* _Supplied records_:
■ ■ ■ ■ ■ ■ ■
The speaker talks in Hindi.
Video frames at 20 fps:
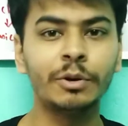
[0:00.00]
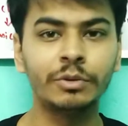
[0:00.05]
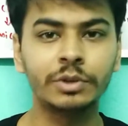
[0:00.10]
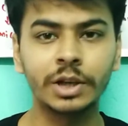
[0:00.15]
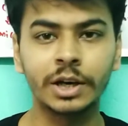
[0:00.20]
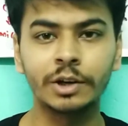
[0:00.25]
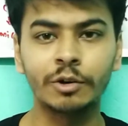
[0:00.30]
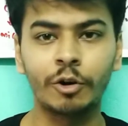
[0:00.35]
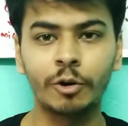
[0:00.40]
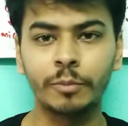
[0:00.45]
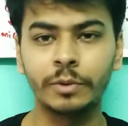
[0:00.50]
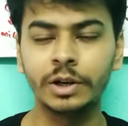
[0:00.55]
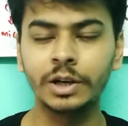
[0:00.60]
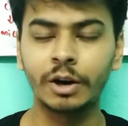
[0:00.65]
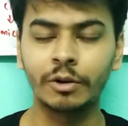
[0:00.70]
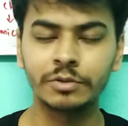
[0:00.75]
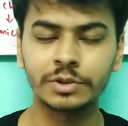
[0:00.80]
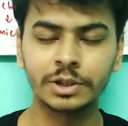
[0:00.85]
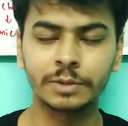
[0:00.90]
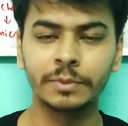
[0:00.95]
में होता है नॉर्मली
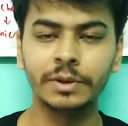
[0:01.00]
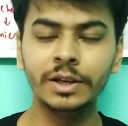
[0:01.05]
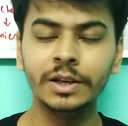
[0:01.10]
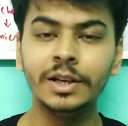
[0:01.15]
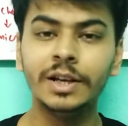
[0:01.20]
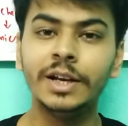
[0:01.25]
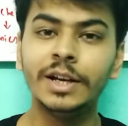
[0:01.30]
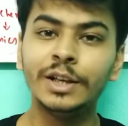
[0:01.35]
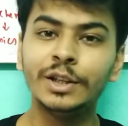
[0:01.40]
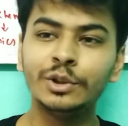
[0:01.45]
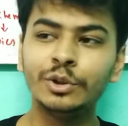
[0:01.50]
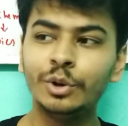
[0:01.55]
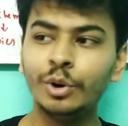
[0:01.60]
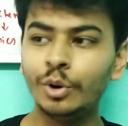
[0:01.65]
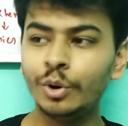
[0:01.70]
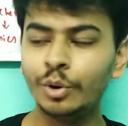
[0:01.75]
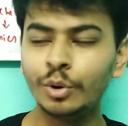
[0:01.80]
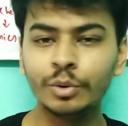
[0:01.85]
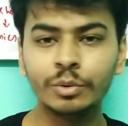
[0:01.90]
काउंसिल में तो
■ ■ ■ ■ ■ ■ ■
* _Exercise brief_:
When you copy the records above, keep every word exact and leave out the pictures they contain.

* _Exercise answer_:
The speaker talks in Hindi.
Video frames at 20 fps:
[0:00.00]
[0:00.05]
[0:00.10]
[0:00.15]
[0:00.20]
[0:00.25]
[0:00.30]
[0:00.35]
[0:00.40]
[0:00.45]
[0:00.50]
[0:00.55]
[0:00.60]
[0:00.65]
[0:00.70]
[0:00.75]
[0:00.80]
[0:00.85]
[0:00.90]
[0:00.95]
में होता है नॉर्मली
[0:01.00]
[0:01.05]
[0:01.10]
[0:01.15]
[0:01.20]
[0:01.25]
[0:01.30]
[0:01.35]
[0:01.40]
[0:01.45]
[0:01.50]
[0:01.55]
[0:01.60]
[0:01.65]
[0:01.70]
[0:01.75]
[0:01.80]
[0:01.85]
[0:01.90]
काउंसिल में तो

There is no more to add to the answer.